Previously, there has been a lack of means of accessing different qualities of knowledge for data labeling and human feedback. While there are many examples of, for example, doctors labeling data, there is not yet an effective platform to manage such tasks. In this article, we explore how HUMAN Protocol can help Requesters to access all segments of the knowledge pyramid.
While we cannot have a ‘wise’ machine, by accessing the wisest labelers, a machine will implicitly benefit from their observations, even if they are seemingly non-linear. In other words, a machine can reflect wise learnings.
For clarity, we will refer to the knowledge pyramid. Traditional views of data labeling focus on the bottom two sections of the pyramid. Data in this context is defined as:
“Symbols that represent properties of objects, events and their environments. They are products of observation.”
Data leads naturally into information, which relates to the ‘who, what, where, when, and how many’ of a field.
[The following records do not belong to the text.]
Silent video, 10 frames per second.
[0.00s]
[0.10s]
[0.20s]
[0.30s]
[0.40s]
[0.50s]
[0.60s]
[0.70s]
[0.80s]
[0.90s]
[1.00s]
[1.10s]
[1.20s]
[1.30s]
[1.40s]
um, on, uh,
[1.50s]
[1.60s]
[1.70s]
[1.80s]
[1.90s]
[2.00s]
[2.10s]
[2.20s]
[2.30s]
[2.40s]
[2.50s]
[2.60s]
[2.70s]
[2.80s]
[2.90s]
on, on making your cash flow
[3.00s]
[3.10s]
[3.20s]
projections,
These two categories of knowledge map cleanly onto a regular captcha application. Human observation (data) leads to provision of information in the form of a label (information).
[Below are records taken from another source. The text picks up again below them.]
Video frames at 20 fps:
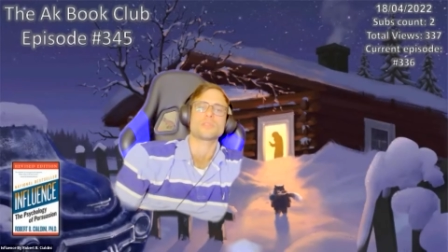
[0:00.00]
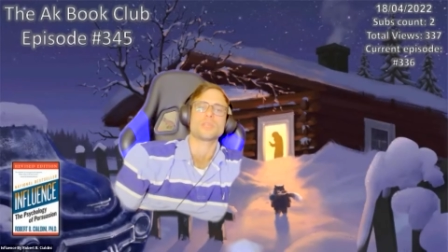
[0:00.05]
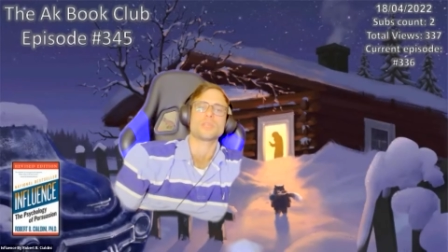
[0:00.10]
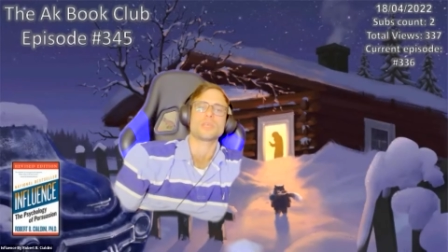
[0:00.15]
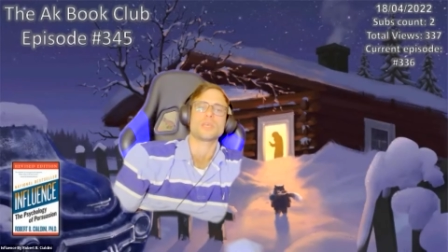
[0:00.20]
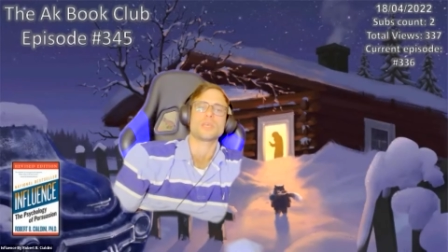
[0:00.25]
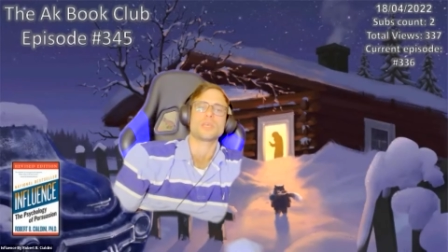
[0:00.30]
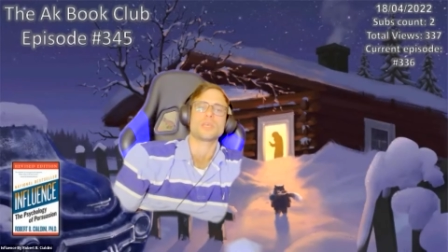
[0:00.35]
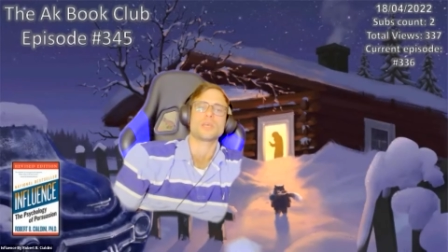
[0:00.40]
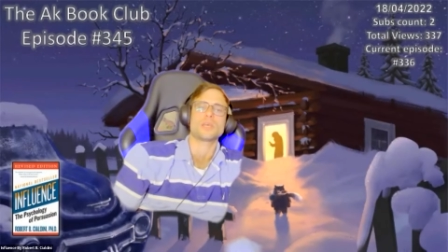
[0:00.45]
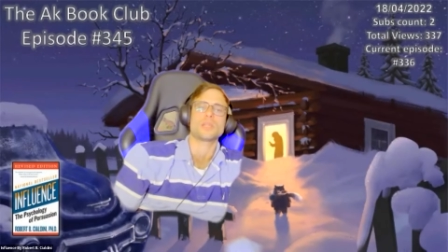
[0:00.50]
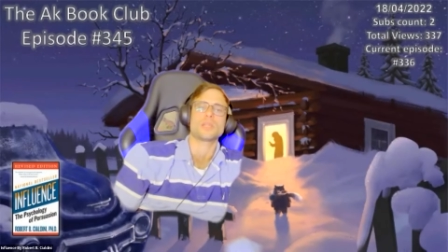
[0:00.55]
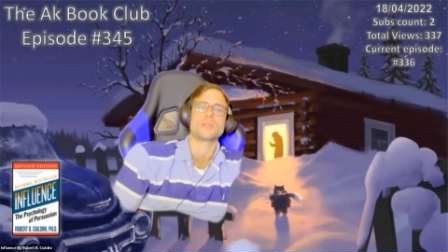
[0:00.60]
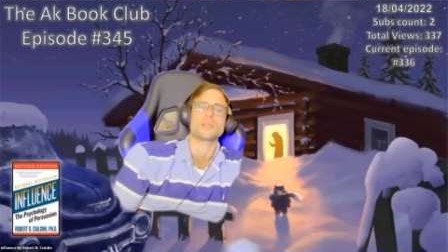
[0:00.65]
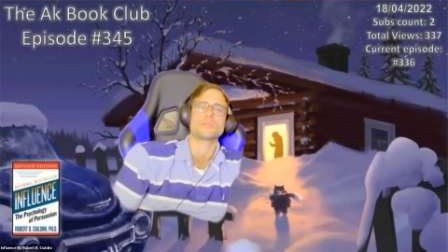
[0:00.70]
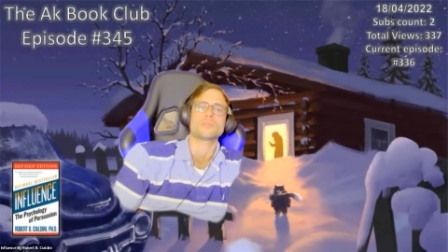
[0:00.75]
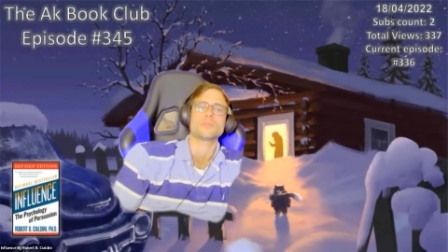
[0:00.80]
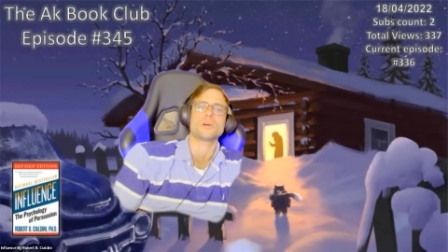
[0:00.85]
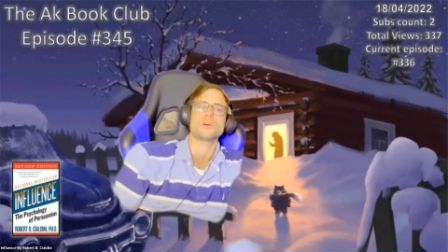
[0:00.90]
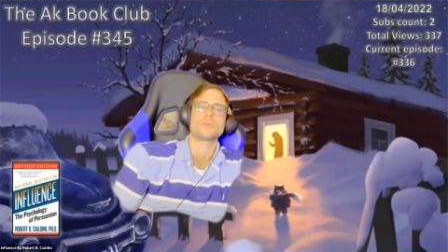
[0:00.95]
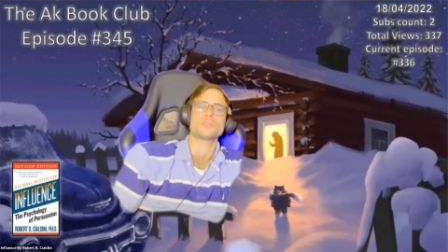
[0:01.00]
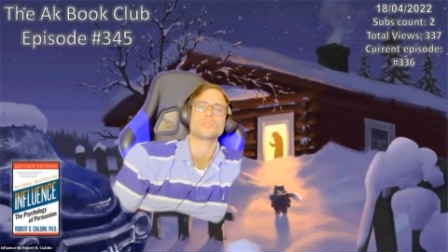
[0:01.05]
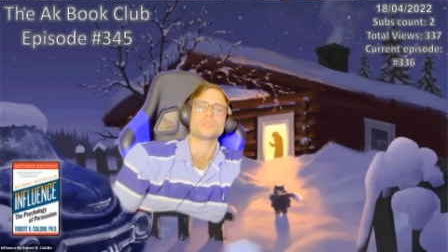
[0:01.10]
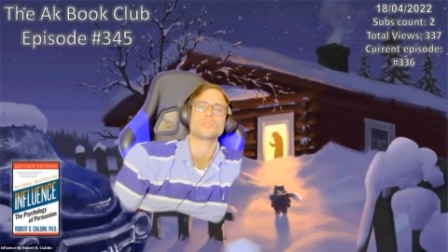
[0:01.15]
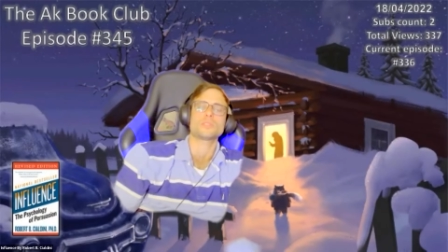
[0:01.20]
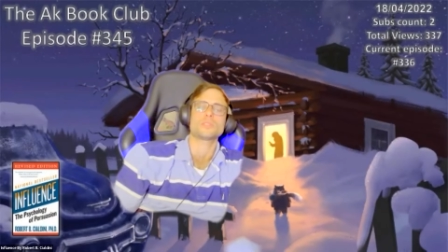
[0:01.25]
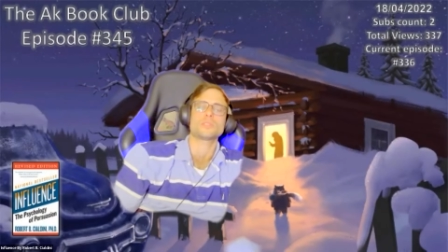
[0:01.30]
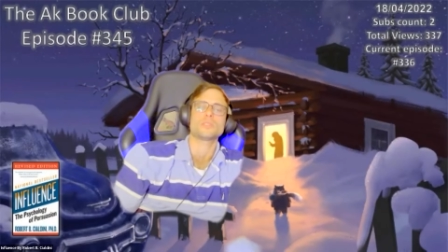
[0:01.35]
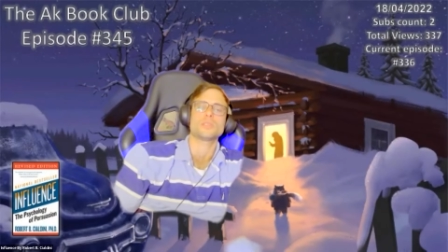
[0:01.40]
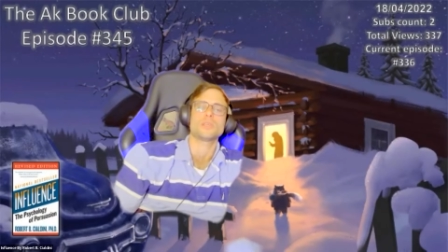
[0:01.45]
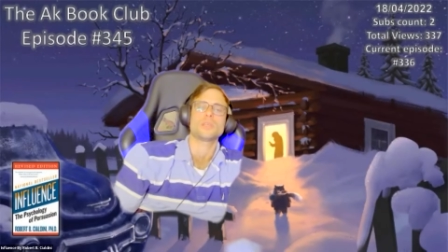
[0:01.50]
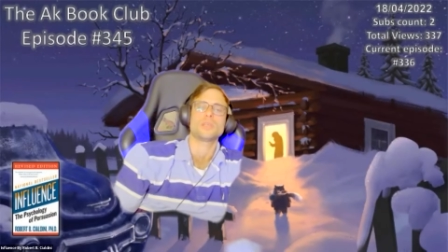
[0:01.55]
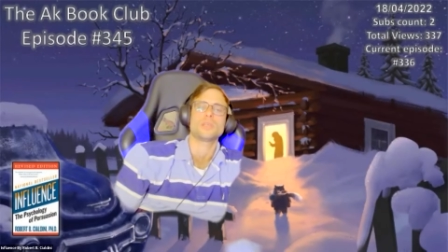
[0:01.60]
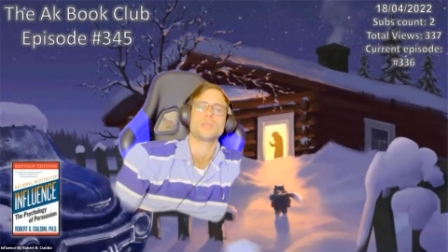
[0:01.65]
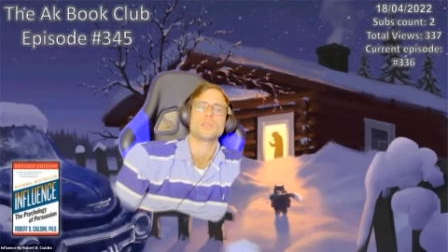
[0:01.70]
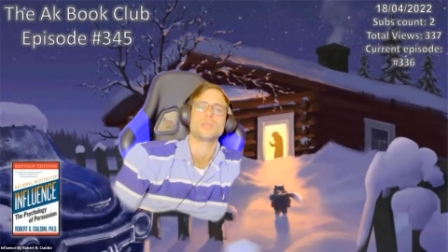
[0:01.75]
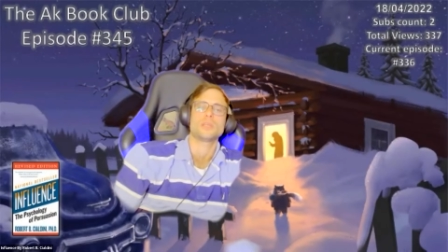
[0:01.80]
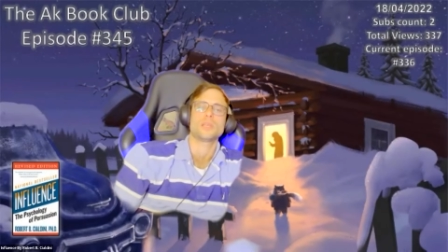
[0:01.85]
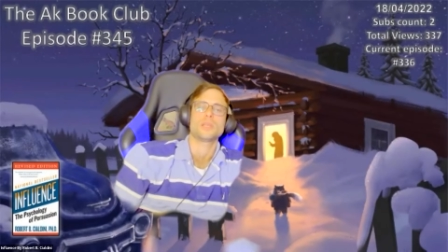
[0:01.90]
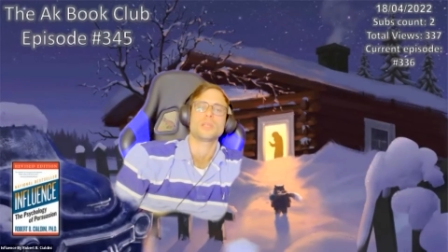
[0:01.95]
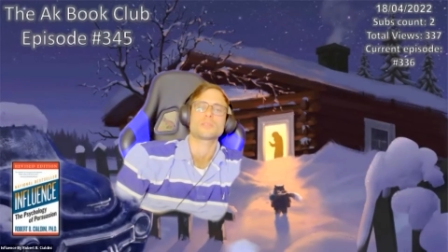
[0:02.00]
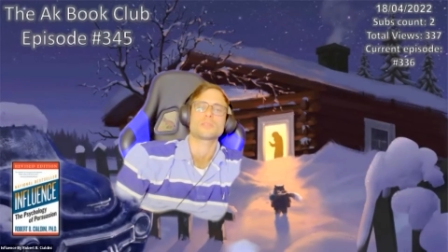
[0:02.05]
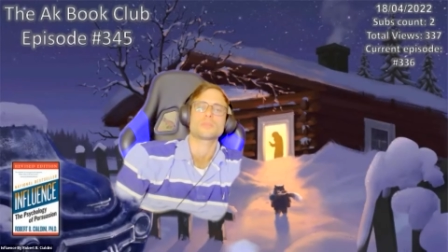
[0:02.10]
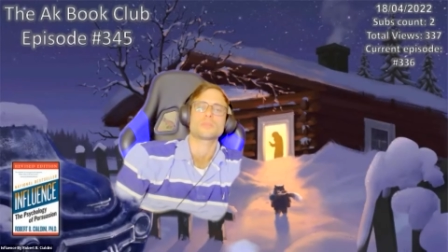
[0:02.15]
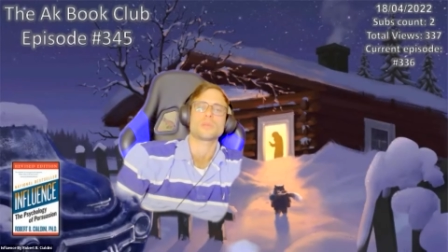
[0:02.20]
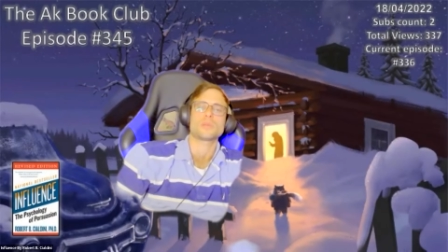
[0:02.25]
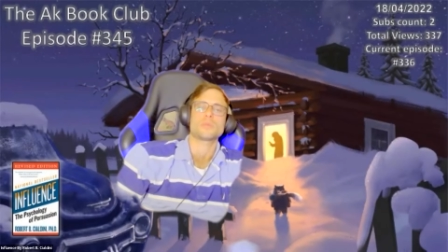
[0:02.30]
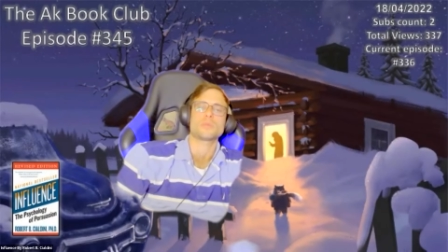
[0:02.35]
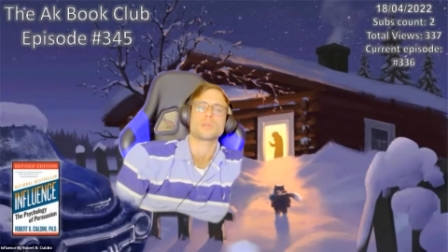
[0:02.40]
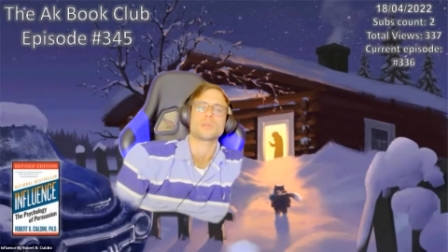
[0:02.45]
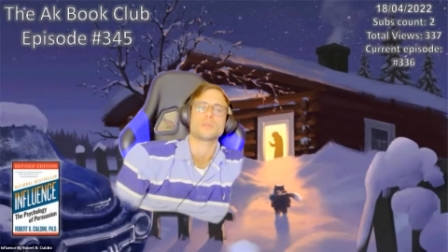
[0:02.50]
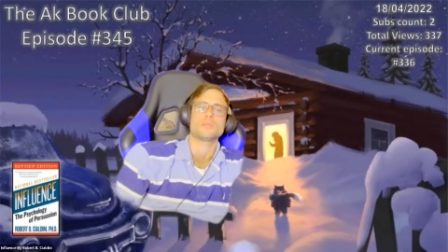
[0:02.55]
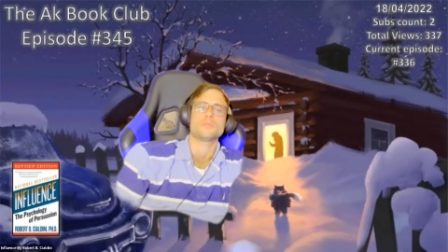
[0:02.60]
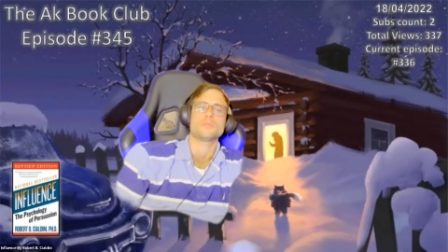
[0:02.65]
downloaded in the paper.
This is not a case of finding better knowledge but, as the design of a pyramid suggests, more rarified categories of knowledge amongst a populace.
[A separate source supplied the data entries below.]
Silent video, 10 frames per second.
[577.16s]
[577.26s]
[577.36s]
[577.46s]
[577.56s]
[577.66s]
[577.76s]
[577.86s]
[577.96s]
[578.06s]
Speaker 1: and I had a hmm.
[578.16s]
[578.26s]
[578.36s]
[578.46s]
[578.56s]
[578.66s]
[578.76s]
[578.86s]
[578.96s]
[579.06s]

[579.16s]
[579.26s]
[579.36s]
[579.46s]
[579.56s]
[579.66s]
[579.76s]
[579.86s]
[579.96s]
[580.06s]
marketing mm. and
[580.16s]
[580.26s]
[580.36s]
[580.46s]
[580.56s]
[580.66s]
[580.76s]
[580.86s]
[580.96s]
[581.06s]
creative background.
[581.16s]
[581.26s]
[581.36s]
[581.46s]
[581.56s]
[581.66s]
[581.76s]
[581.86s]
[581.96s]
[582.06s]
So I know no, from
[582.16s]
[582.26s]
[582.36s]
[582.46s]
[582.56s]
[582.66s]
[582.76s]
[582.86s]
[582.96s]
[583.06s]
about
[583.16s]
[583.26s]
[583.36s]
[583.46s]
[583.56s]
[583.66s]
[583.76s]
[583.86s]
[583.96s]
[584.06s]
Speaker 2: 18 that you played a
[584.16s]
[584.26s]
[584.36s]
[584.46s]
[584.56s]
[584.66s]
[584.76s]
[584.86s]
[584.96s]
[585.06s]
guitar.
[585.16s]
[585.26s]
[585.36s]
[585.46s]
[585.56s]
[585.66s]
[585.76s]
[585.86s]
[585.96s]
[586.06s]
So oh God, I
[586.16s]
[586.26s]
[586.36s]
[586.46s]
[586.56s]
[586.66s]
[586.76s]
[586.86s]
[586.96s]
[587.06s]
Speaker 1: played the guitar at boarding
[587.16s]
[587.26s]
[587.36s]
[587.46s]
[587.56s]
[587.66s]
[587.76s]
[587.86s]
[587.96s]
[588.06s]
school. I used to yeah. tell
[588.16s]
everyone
The focus for machine intelligence has been to create a common understanding of the everyday world; the ability to recognize objects and patterns. Other factors are also at play: the limits of data labeling platforms, and the commercial focus of early machine-learning applications, such as advertising and improved automation (including driverless cars).
What we see further up the pyramid is specialized knowledge of more complex, or at least rare, forms of meaning. Knowledge could belong to a physician, who knows what a polyp on a colonoscopy looks like.
Wisdom implies a non-linear capacity for judgement. While it may seem out of tune with the inevitable linearity of machine learning, wisdom can also be simplified: it is the inevitable consequence of high knowledge, experience, and rationality, all of which are qualities that can be mapped onto machine learning. So while we cannot have a ‘wise’ machine, by accessing the wisest labelers, a machine will implicitly benefit from their observations, even if they are seemingly non-linear. In other words, a machine can reflect wise learnings.
HUMAN Protocol allows for all kinds of people to be paid to answer all kinds of questions. By helping to revolutionize the gig economy, and by freeing gig workers from dependency on centralized services such as Uber and Deliveroo, we can change the landscape of work. For more on how HUMAN Protocol intends to achieve this, and to provide greater freedom, opportunity, and choice to gig workers, read our recent article on the gig economy.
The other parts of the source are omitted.